### What this task involves
Each entry below should be echoed exactly, with pictures omitted.

### Provided information

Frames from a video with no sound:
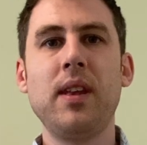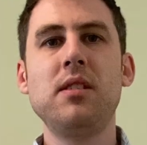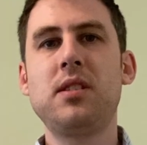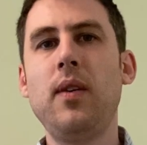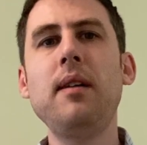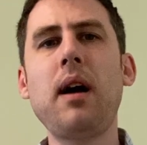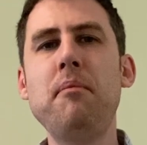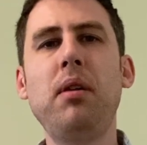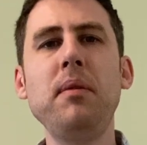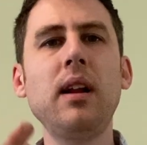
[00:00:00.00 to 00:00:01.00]
So I, am
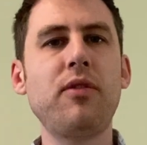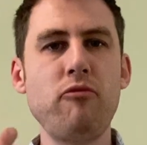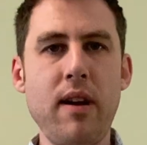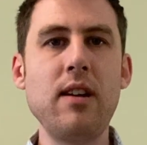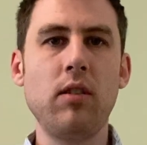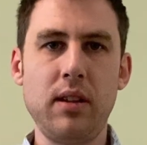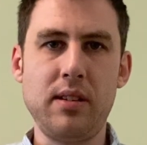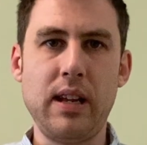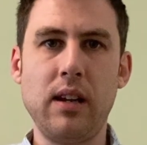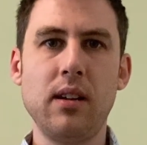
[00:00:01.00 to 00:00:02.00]
probably going to have to rein all this
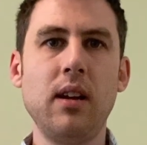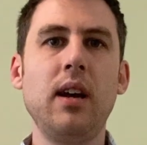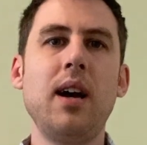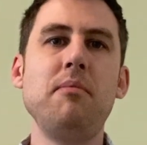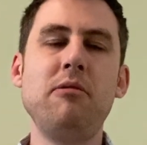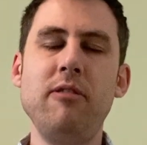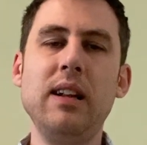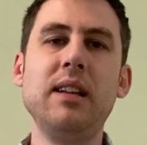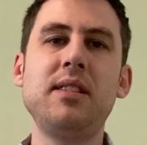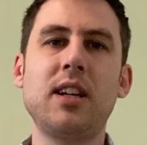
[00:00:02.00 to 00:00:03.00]
in and be
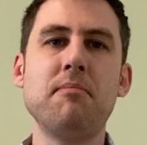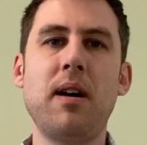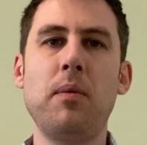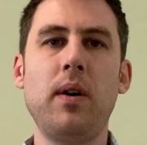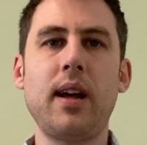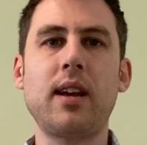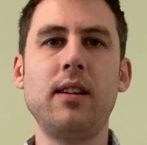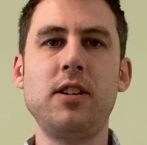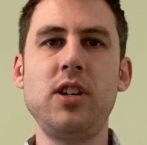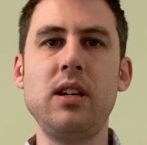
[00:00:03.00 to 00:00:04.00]
realistic about what I can
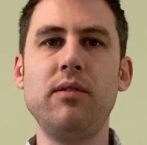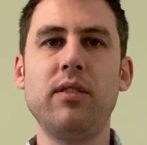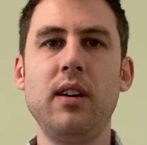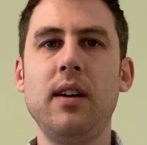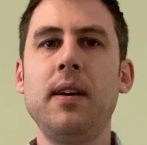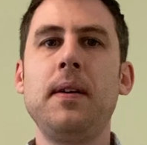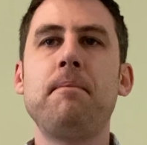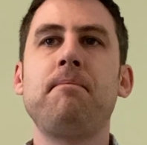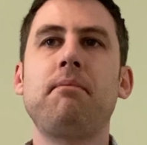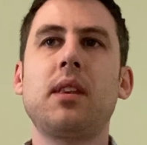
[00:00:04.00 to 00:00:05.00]
achieve.
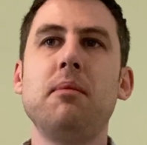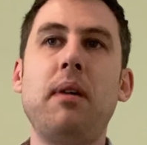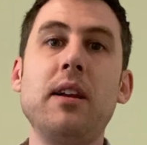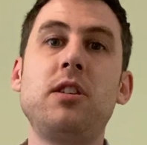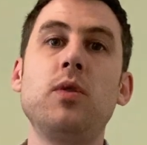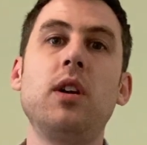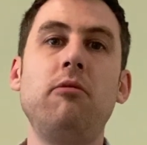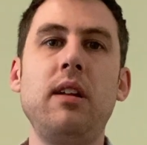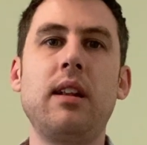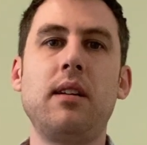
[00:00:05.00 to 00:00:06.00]
But I do want a
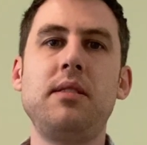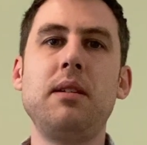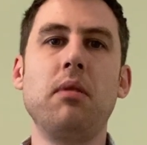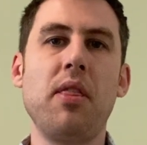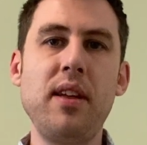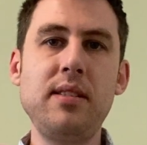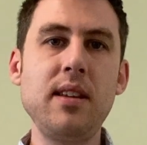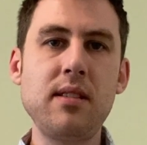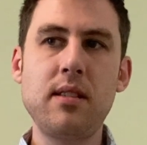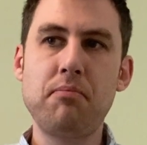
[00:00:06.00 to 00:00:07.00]
really nice table. This
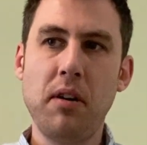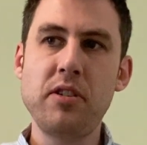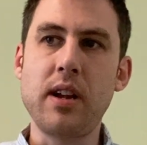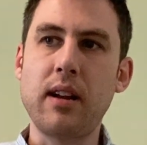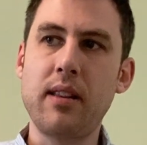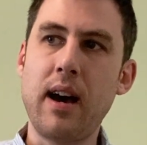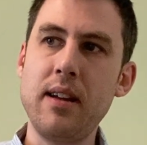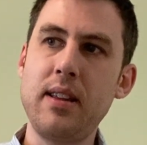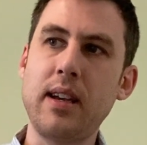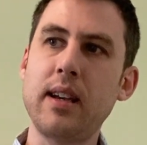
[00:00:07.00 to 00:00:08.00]
is the project that I
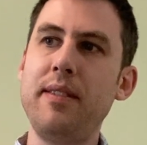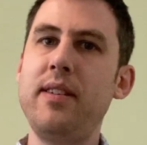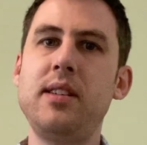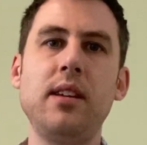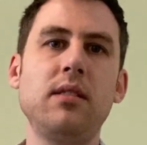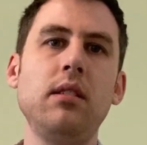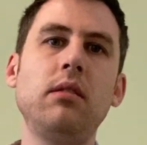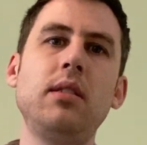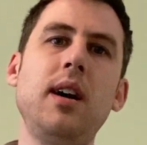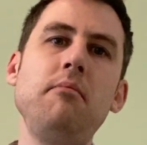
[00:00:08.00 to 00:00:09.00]
think if it takes a long
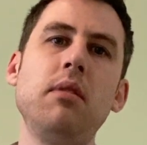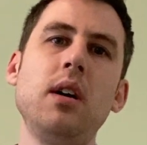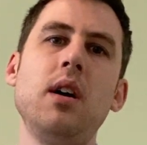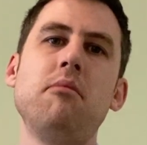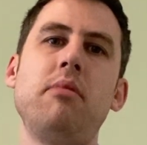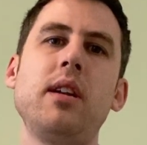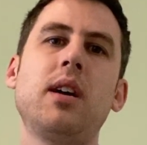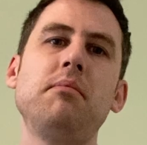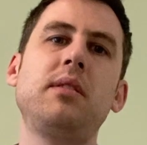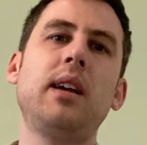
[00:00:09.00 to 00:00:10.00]
time, but it
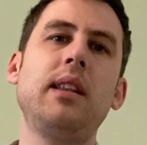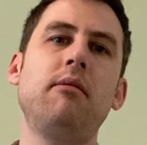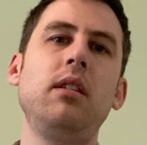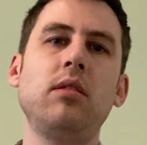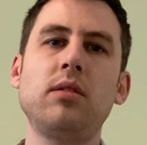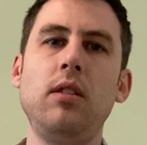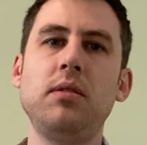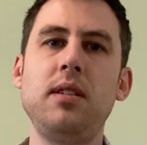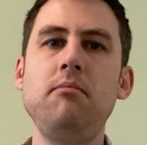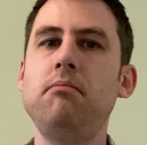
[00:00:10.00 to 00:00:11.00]
comes together and looks
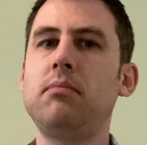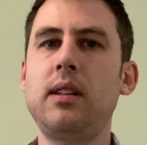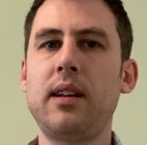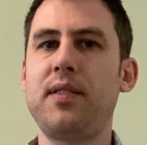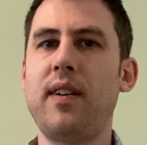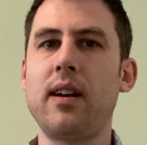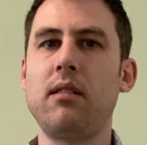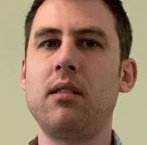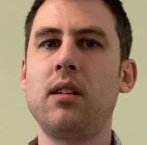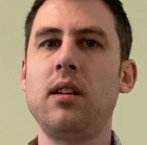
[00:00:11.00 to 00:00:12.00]
awesome, that's fine.
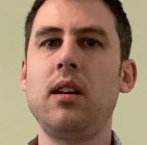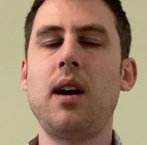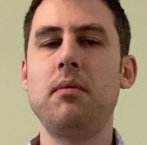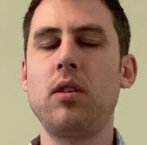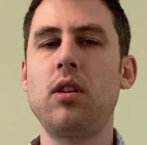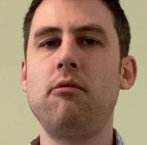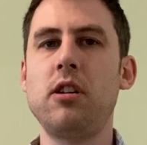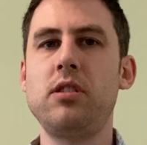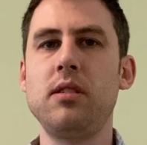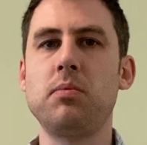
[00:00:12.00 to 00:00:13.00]
I'm not going to
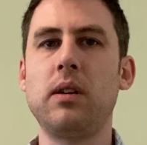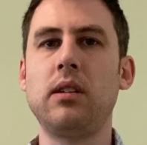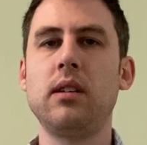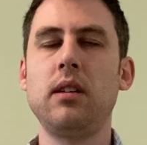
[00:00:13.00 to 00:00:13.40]
rush this one.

### Your response
Frames from a video with no sound:
[00:00:00.00 to 00:00:01.00]
So I, am
[00:00:01.00 to 00:00:02.00]
probably going to have to rein all this
[00:00:02.00 to 00:00:03.00]
in and be
[00:00:03.00 to 00:00:04.00]
realistic about what I can
[00:00:04.00 to 00:00:05.00]
achieve.
[00:00:05.00 to 00:00:06.00]
But I do want a
[00:00:06.00 to 00:00:07.00]
really nice table. This
[00:00:07.00 to 00:00:08.00]
is the project that I
[00:00:08.00 to 00:00:09.00]
think if it takes a long
[00:00:09.00 to 00:00:10.00]
time, but it
[00:00:10.00 to 00:00:11.00]
comes together and looks
[00:00:11.00 to 00:00:12.00]
awesome, that's fine.
[00:00:12.00 to 00:00:13.00]
I'm not going to
[00:00:13.00 to 00:00:13.40]
rush this one.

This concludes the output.